When Dortmund reached the final in 2013 Lambert was a guest of honour of the club.

Back to the 1950s, and Wolves had also continued with their prestige friendlies home and away. Despite a lack of European Cup action they were still regarded as trailblazers for European club competition.

Moscow Dynamo visited Molineux on November 9, 1955, with the legendary Lev Yashin clad in his famous all-black strip, one of the most celebrated footballers on Earth, as their goalkeeper.

Top USSR goalkeeper Lev Yashin

Within 15 minutes he was picking the ball back out of his own net after a goal by Bill Slater. Jimmy Mullen scored a second in the 49th minute and although Ilyin pulled one back for the Russians, Wolves held on for another famous victory with a potential equaliser ruled out for offside by referee Arthur Ellis.

Cullis and Wolves had visited Moscow months earlier in August 1955 for two matches against Dynamo and Spartak. Both were lost.

Against Dynamo they were 3-0 down at half-time with Dennis Wilshaw scoring twice in the second half to set up a tight finish. Journalist Roy Peskett wrote at the time: "If Wolves are not the best team in the world there can be no greater fighters."

In modern laws of the game Wolves would have won the two-legged fixture withg Dynamo on away goals. Slater recalled years later: "There was a series of matches against Yashin. What a goalkeeper and character he was. It was a privilege to have scored against him."

Real Madrid, who won the first two European Cups and would go onto win a further three in a row, hosted Wolves in the autumn of 1957.

Wolves emerged from in front of a 110,000 crowd with a very credible 2-2 draw at what was then Real's Chamartin Stadium. Bobby Mason and Jimmy Mullen scored for the Wanderers.

Mason said: "The crowd lit candles in mourning for their team as they had never been beaten or drawn at home to foreign opposition."

Wolves players felt that both Madrid's goals had been offside, with Norman Deeley also hitting the bar with a fierce shot in the last few minutes of the game.

Cullis was delighted.

He thought Alfredo Di Stefano had the best balance of any footballer in the world at the time and now would come the second test, facing the continental champions under the Molineux floodlights.
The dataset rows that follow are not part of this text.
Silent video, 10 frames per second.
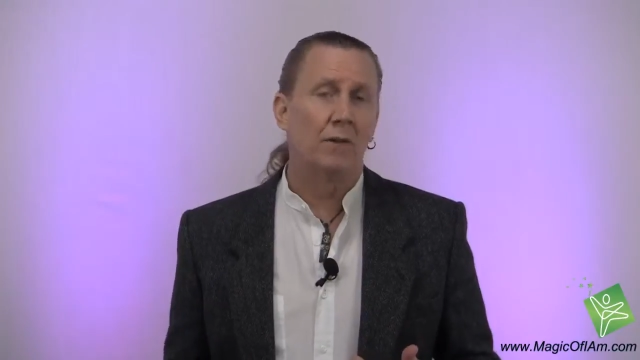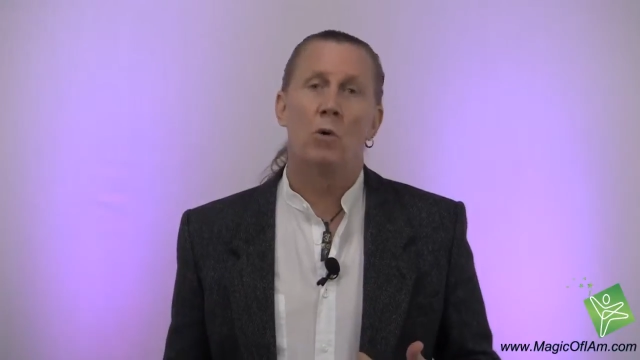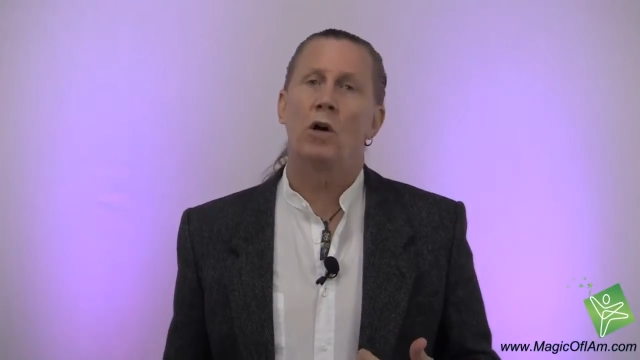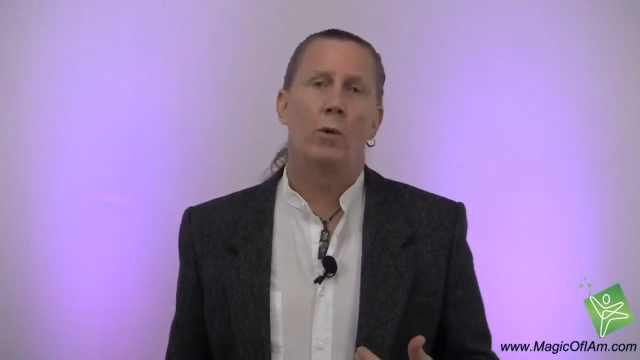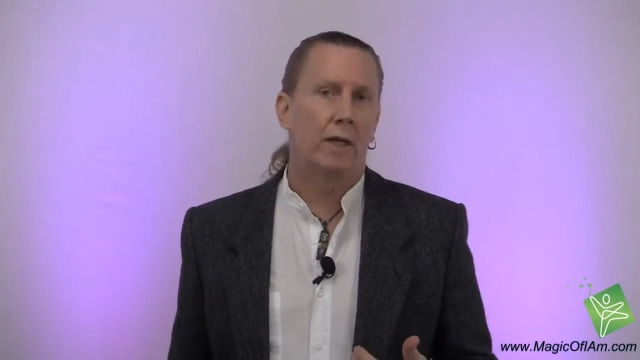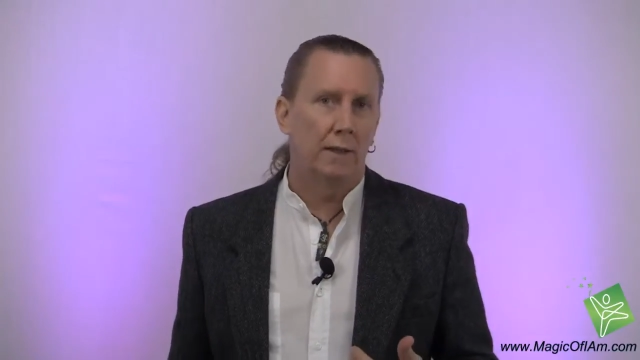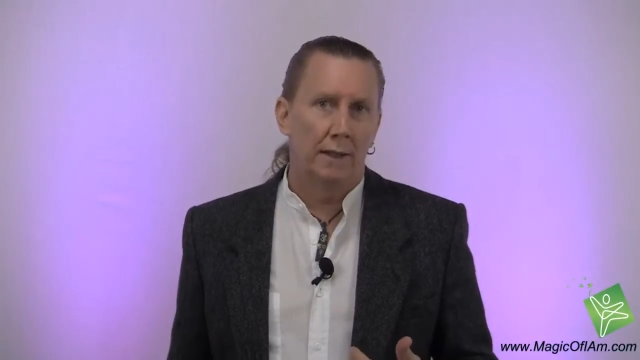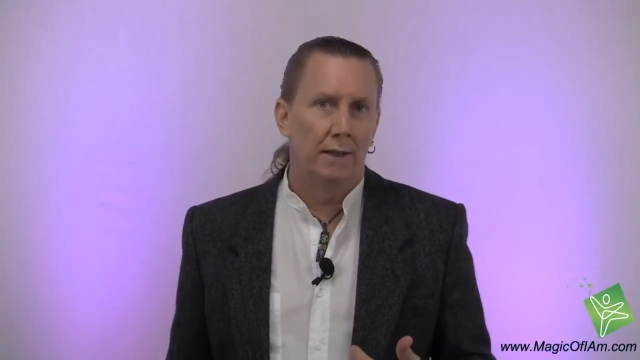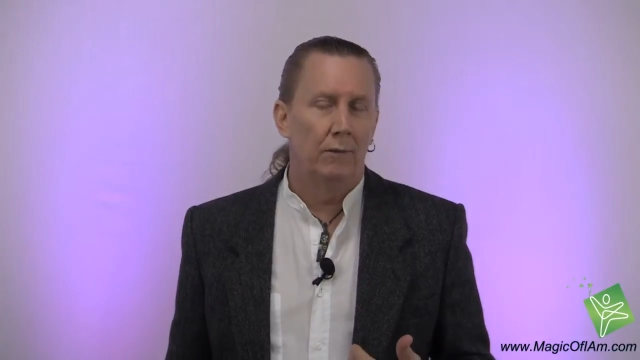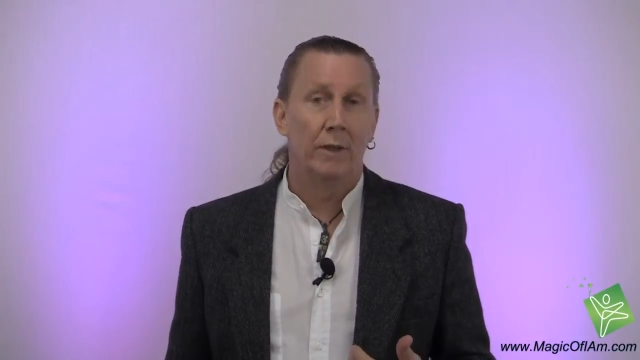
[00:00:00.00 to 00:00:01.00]
ever more
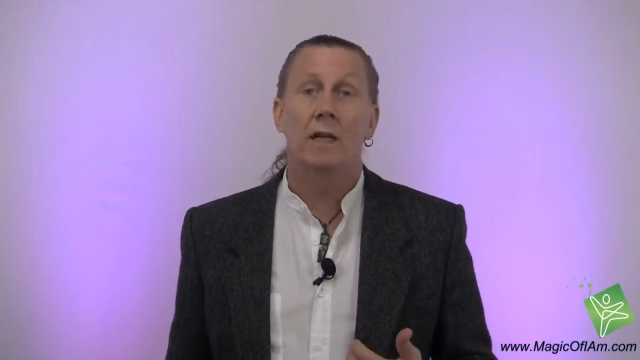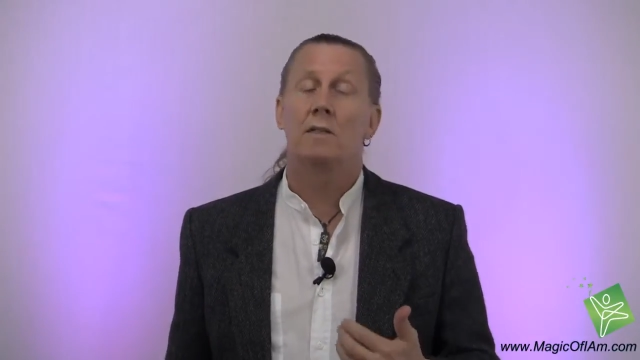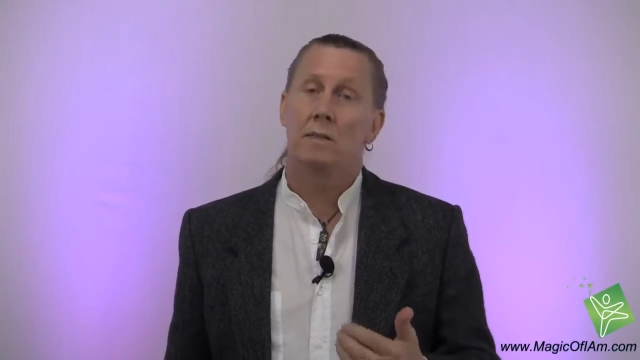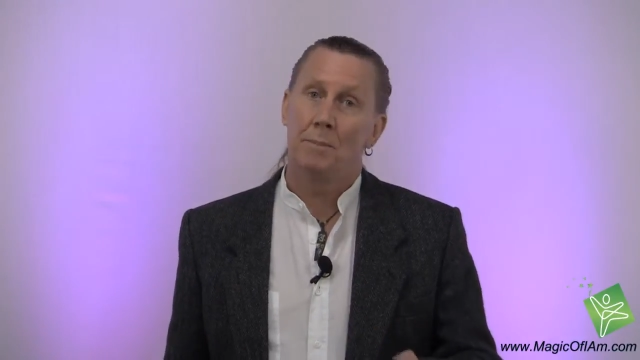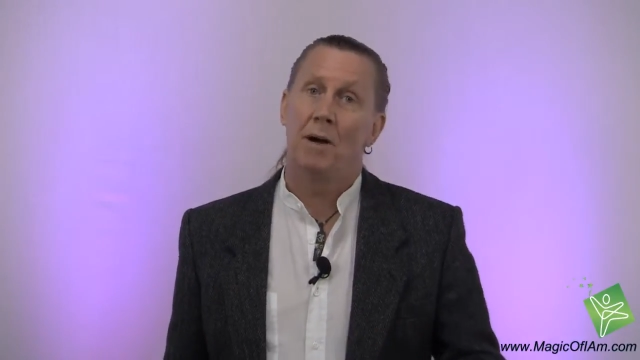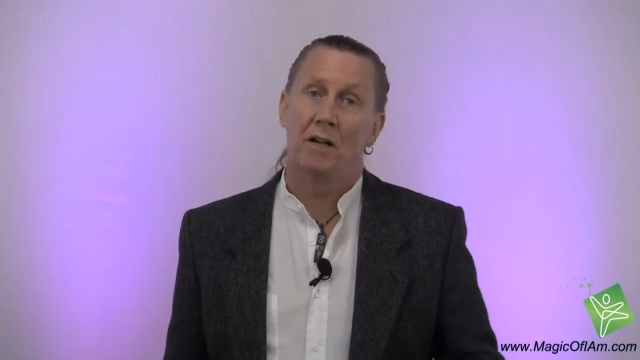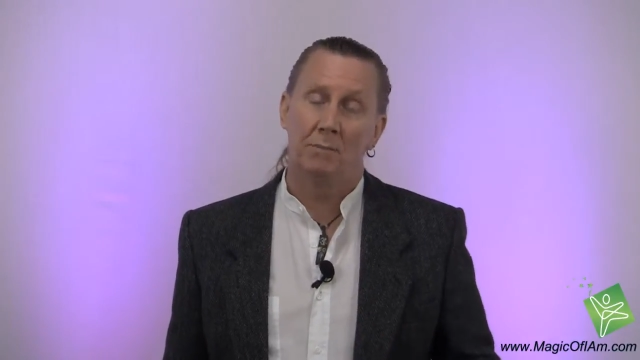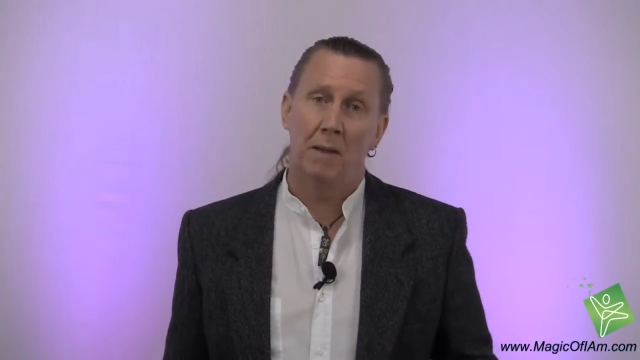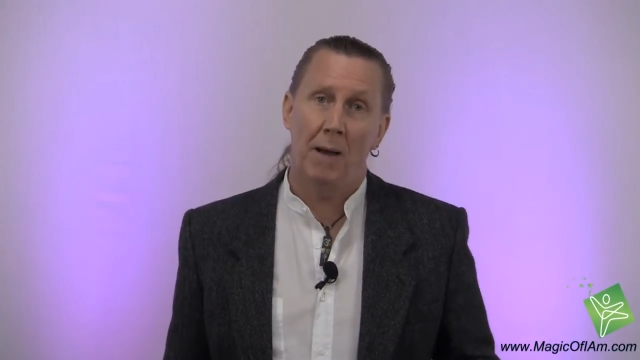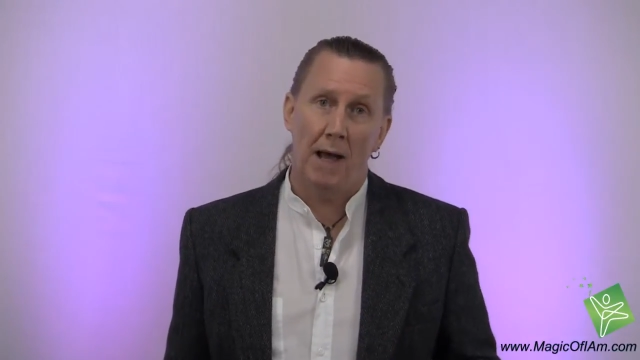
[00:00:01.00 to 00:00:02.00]
quickly when I slip
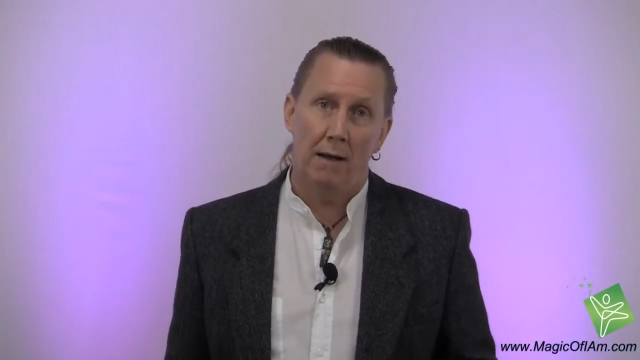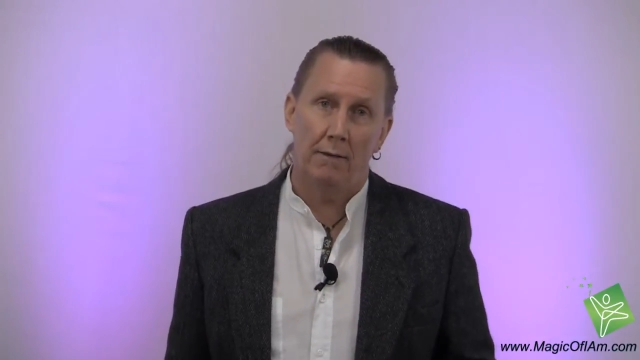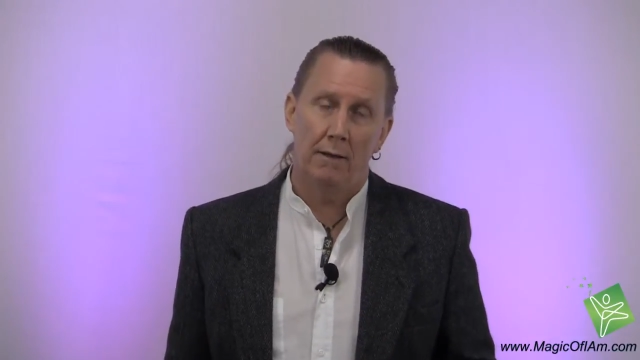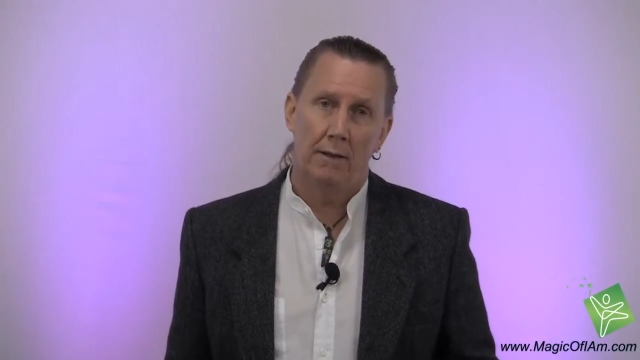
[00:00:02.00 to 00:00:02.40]
off my path.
On Thursday, October 17, 1957, in front of a packed stadium and with Di Stefano again heading the Madrid attack, Wolves triumphed again – 3-2.

In effect they won 5-4 on aggregate over two legs against a team that was to win the European Cup five times in succession.

Biographer Holden said: "Even more than the victory against Honved perhaps this was the finest single achievement of the Iron Manager."

Although a Cullis team never won the European Cup, he later explained: "My ambition as manager was to win the First Division championship, not the European Cup. Until I became manager Wolves had never won the league. We won it in 1954 and again four years later by playing attacking football, which was my whole philosophy.

"In the late 1950s we scored more than 100 goals for four years in succession. Of course, that made us vulnerable at the back, but that was our style. To win the European Cup required a different style. It required players to go against their natural game and this I was not prepared to do."